May 4, 2018

After Trump Rolls Back Net Neutrality, Senator Bye and Democrats Lead Passage of Connecticut’s Own Net Neutrality Bill

Despite the united opposition of every Republican, Senate Democrats today led passage (18-18, with Lieutenant Governor Wyman casting the tiebreaking vote) of a strong consumer protection bill that reinstates net neutrality protections that were rolled back by President Donald Trump’s hand-picked chairman of the Federal Communications Commission (FCC).

The bill now heads to the House of Representatives for consideration.

Without net neutrality, internet providers are able to control and decide which websites and content appear on the internet, which can slow competitors or block any political content with which they disagree. Internet Service Providers are also able to charge extra money to support the content of the few companies that can pay, which hurts small businesses and consumers.

“Eighty-three percent of voters support keeping the FCC’s old net neutrality policy,” said state Senator Beth Bye (D-West Hartford), a longtime supporter of net neutrality and more choice in broadband internet options. “They believe the internet should be a level playing field and that growing companies need fair access too.
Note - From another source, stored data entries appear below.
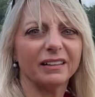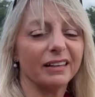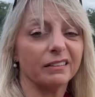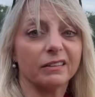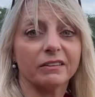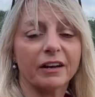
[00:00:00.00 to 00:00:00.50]
I don't
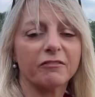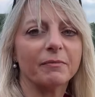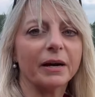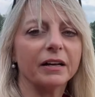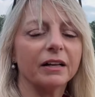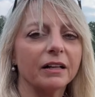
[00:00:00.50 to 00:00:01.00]
know, half
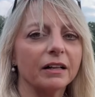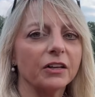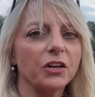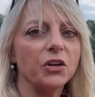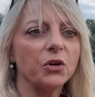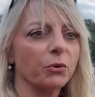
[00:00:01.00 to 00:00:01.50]
mile
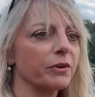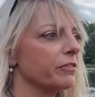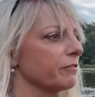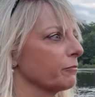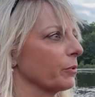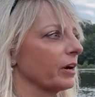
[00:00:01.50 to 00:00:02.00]
north
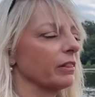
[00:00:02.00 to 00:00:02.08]
of where IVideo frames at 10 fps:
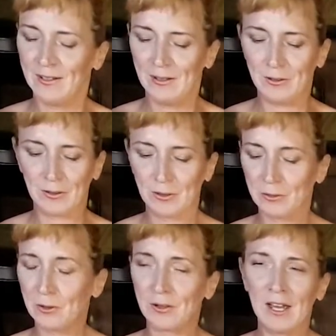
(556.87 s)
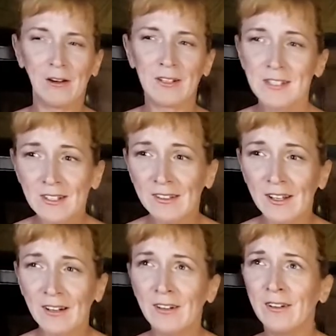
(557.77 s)
you can throw carrots in
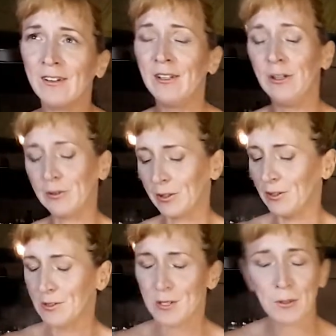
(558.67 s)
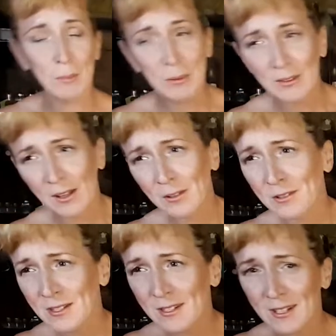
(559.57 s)
there. You can use sweet potatoes
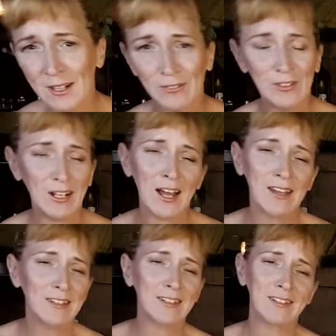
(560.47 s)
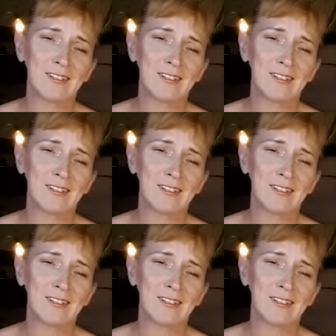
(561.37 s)
instead if you like.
They believe they should have control over the internet that they pay for. As a state, and as a legislature, we can pass laws that pass legal muster and send the message to our constituents that we stand with them and not with the big telecomm industries.”

Sen. Bye was joined in her support of open internet rules by Senate Majority Leader Bob Duff (D-Norwalk), who introduced legislation earlier this year charging the Public Utility Regulatory Authority with regulating the provisions of net neutrality and prohibiting internet service providers in Connecticut from throttling consumer internet speeds, blocking certain websites or imposing prioritization pricing.

“The Trump administration’s discarding of net neutrality rules represents a dangerous rollback of consumer protections,” said Sen. Duff. “Preserving open internet is good for Connecticut’s businesses, startups, students and consumers. I am proud that Connecticut is joining other states like Washington and Oregon in leading the fight for a fair, open and accessible internet.”